Supplied records: Begin

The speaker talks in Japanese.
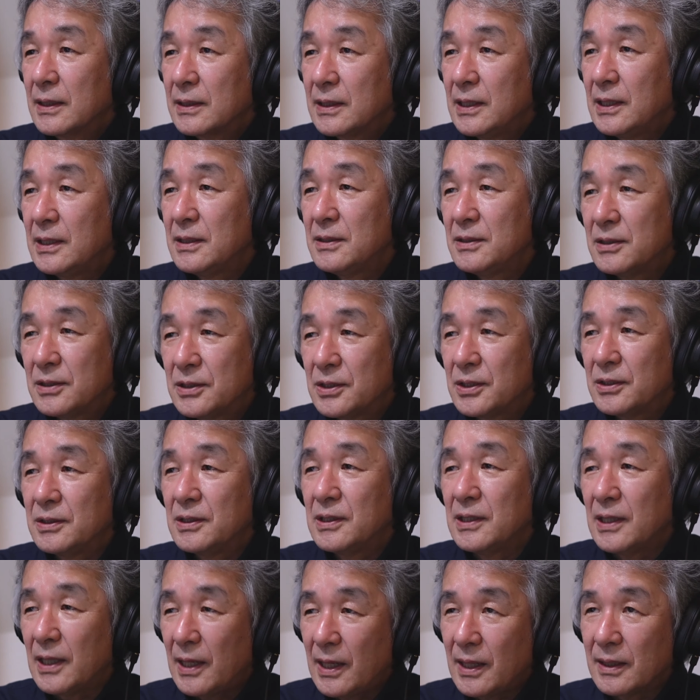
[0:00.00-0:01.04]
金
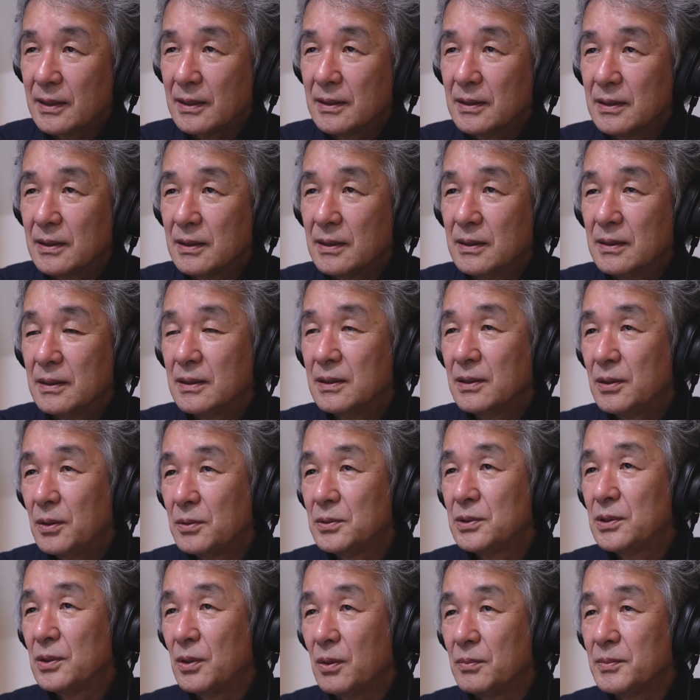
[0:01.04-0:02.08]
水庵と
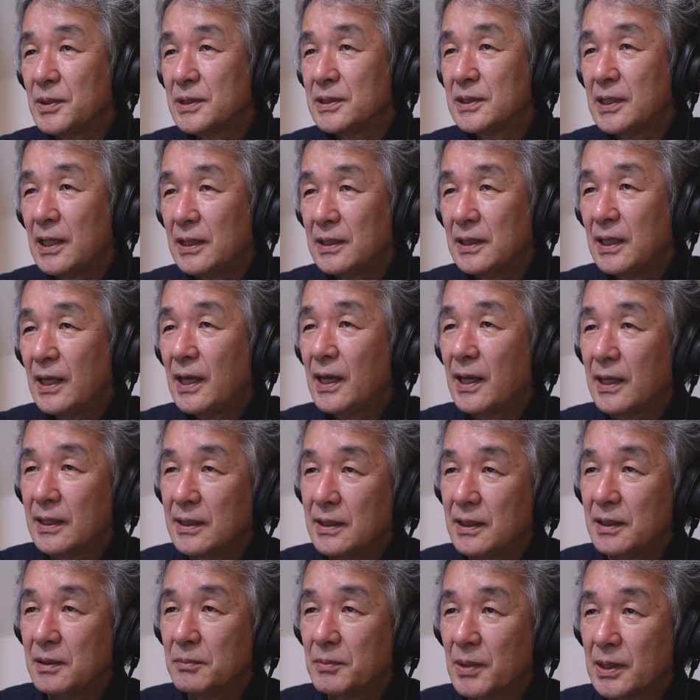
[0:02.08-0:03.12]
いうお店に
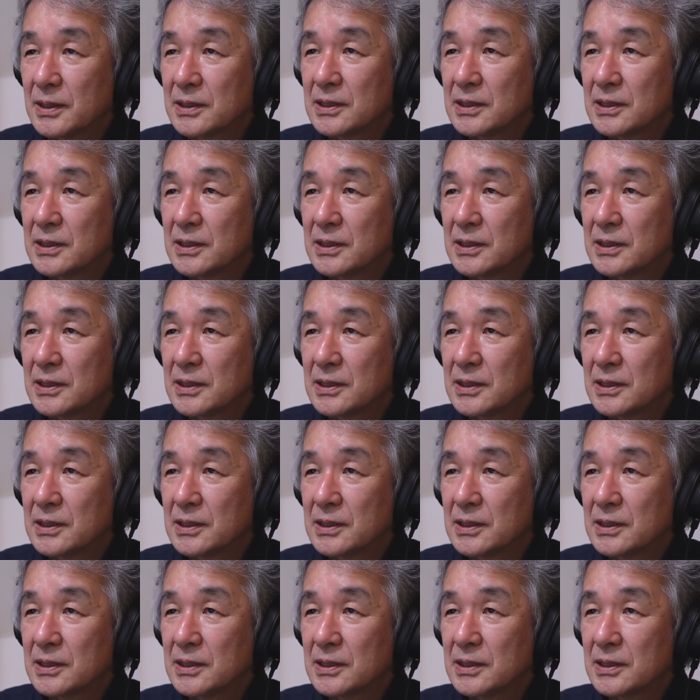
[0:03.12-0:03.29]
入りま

Supplied records: End
Supplied records: Begin

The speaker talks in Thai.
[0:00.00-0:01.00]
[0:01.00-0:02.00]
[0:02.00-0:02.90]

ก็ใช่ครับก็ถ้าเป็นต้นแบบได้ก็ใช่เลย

Supplied records: End
Supplied records: Begin

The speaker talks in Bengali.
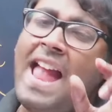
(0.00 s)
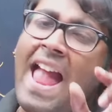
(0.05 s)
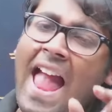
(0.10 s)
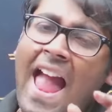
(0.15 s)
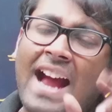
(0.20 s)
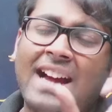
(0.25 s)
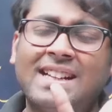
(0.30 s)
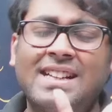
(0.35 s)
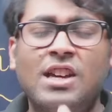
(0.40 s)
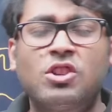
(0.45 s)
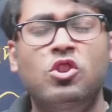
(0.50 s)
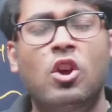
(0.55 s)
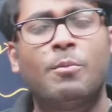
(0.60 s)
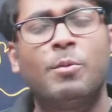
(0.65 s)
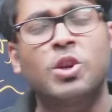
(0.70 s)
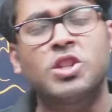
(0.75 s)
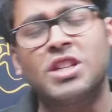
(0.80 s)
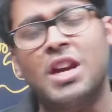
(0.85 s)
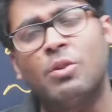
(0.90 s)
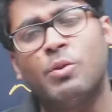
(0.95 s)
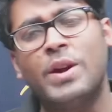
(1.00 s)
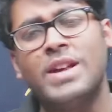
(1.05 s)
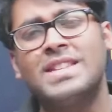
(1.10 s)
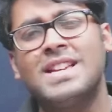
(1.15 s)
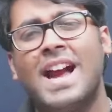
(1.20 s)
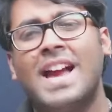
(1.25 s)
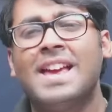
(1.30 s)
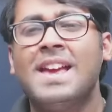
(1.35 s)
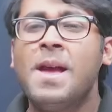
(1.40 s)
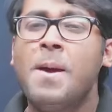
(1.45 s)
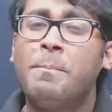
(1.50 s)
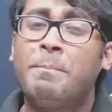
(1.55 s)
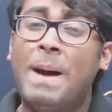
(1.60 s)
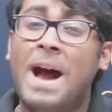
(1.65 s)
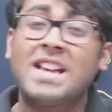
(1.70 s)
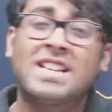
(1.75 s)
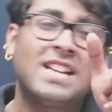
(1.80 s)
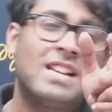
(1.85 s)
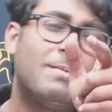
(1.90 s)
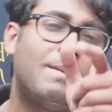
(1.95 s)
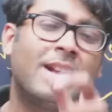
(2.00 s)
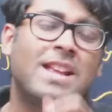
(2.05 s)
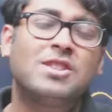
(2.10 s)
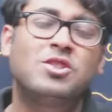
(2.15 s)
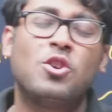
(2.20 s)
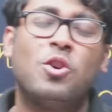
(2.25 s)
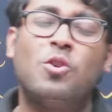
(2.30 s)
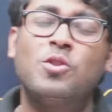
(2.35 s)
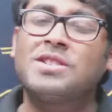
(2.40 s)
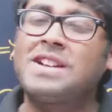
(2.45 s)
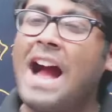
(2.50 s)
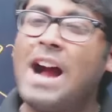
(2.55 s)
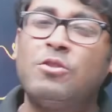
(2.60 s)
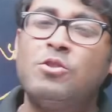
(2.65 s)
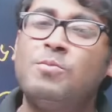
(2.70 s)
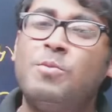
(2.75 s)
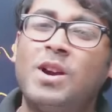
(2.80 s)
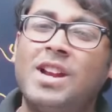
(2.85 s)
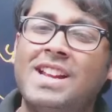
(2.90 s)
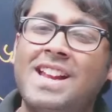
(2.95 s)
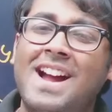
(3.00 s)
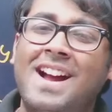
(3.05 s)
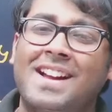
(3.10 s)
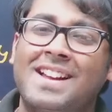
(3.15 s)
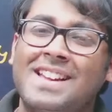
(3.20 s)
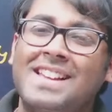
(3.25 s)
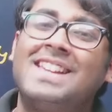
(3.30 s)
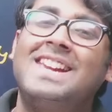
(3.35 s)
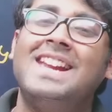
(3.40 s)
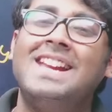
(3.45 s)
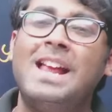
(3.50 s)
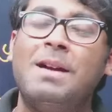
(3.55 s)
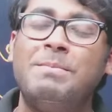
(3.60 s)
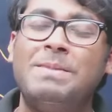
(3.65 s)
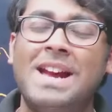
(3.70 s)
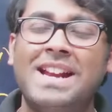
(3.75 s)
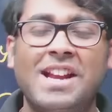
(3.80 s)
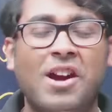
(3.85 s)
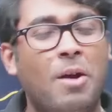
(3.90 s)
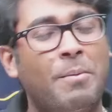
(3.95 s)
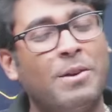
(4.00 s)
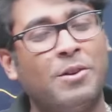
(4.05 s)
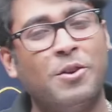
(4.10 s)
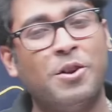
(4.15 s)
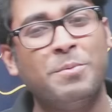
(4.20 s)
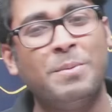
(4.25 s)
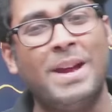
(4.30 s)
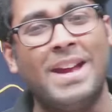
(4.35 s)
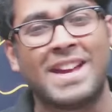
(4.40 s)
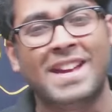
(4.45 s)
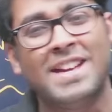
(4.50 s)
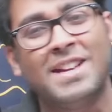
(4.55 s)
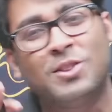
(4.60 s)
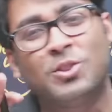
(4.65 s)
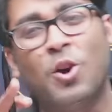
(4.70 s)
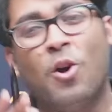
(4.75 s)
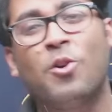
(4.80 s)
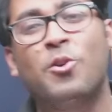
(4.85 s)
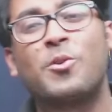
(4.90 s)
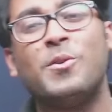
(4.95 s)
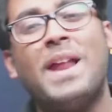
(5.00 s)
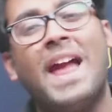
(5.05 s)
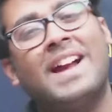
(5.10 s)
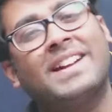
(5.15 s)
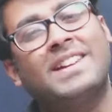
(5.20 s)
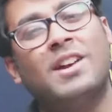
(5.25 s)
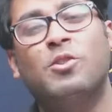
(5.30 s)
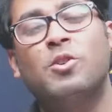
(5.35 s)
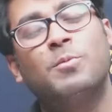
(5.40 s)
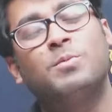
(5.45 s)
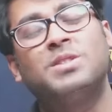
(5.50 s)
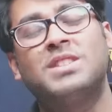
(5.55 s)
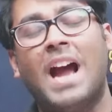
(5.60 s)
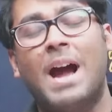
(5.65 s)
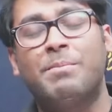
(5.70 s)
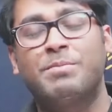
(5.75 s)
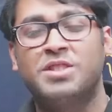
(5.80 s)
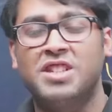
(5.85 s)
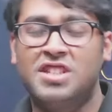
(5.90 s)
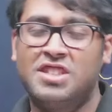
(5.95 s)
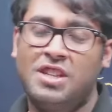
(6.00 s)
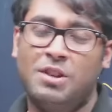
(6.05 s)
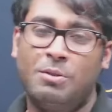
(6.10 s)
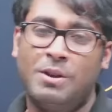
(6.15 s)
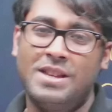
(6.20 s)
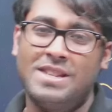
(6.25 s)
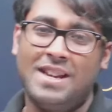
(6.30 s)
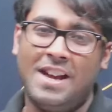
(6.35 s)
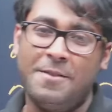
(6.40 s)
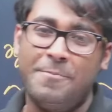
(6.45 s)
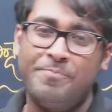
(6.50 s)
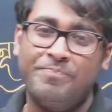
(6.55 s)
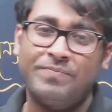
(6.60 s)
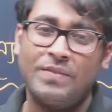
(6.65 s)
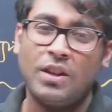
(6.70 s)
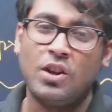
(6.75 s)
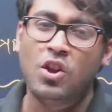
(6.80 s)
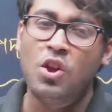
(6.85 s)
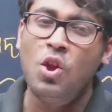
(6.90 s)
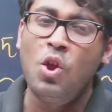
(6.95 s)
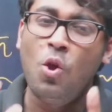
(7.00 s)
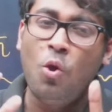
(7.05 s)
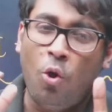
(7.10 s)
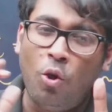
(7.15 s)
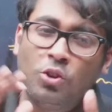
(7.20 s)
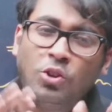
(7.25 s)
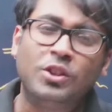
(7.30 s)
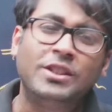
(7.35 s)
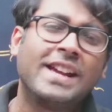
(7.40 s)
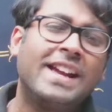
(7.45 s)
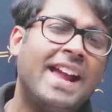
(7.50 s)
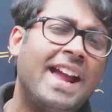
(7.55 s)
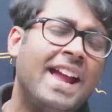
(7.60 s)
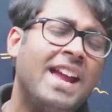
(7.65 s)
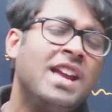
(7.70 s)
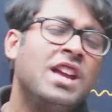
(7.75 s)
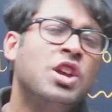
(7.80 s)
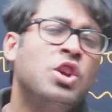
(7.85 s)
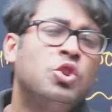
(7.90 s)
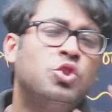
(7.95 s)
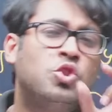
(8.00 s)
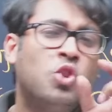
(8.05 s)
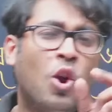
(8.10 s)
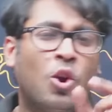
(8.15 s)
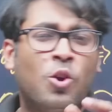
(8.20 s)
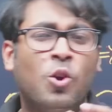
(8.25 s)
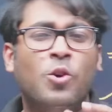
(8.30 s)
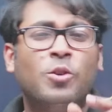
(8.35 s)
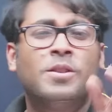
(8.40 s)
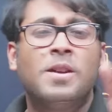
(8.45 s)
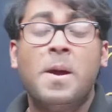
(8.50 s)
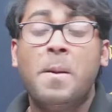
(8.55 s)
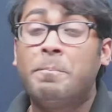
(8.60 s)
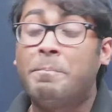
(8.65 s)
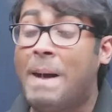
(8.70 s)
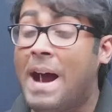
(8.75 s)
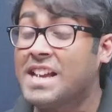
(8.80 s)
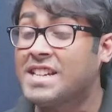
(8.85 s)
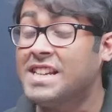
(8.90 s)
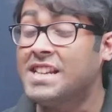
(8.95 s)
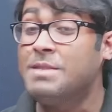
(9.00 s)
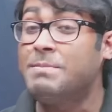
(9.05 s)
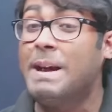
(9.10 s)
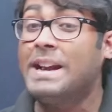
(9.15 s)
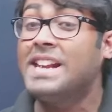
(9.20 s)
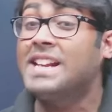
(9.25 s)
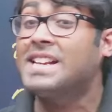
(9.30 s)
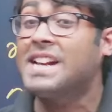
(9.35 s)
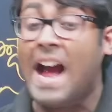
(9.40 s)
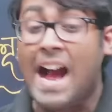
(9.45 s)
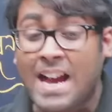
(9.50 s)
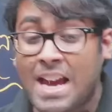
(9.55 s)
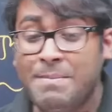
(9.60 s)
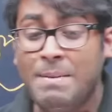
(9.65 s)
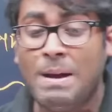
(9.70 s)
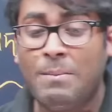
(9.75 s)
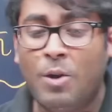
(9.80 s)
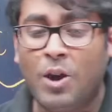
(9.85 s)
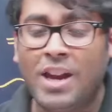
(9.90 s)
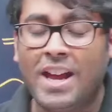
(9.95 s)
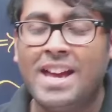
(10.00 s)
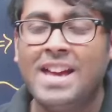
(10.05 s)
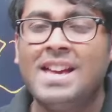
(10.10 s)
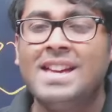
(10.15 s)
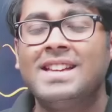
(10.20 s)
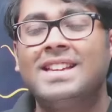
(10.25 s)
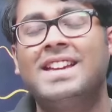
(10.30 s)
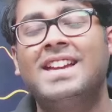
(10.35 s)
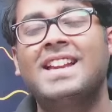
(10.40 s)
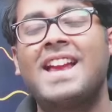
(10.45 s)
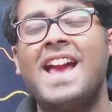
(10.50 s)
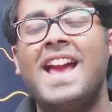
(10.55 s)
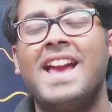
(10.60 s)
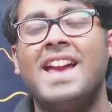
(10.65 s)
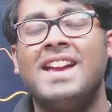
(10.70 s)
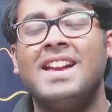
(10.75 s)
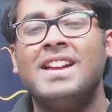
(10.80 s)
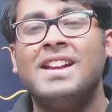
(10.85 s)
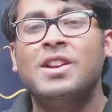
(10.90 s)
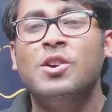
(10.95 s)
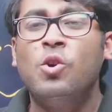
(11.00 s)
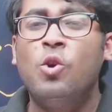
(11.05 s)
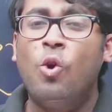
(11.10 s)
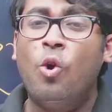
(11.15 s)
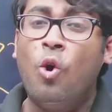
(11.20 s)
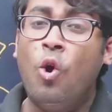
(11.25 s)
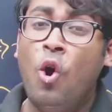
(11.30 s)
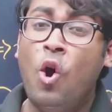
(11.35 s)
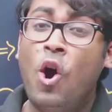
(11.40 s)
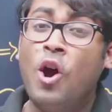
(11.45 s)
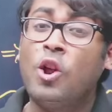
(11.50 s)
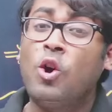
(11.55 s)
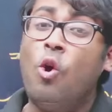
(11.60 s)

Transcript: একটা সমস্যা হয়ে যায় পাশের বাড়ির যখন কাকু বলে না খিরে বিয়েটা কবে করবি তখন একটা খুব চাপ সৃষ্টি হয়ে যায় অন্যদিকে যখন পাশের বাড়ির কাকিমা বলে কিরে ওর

Supplied records: End

What is required. Every line of the listing that holds "speaker" is to be counted; give only the resulting number.

Problem solution. 3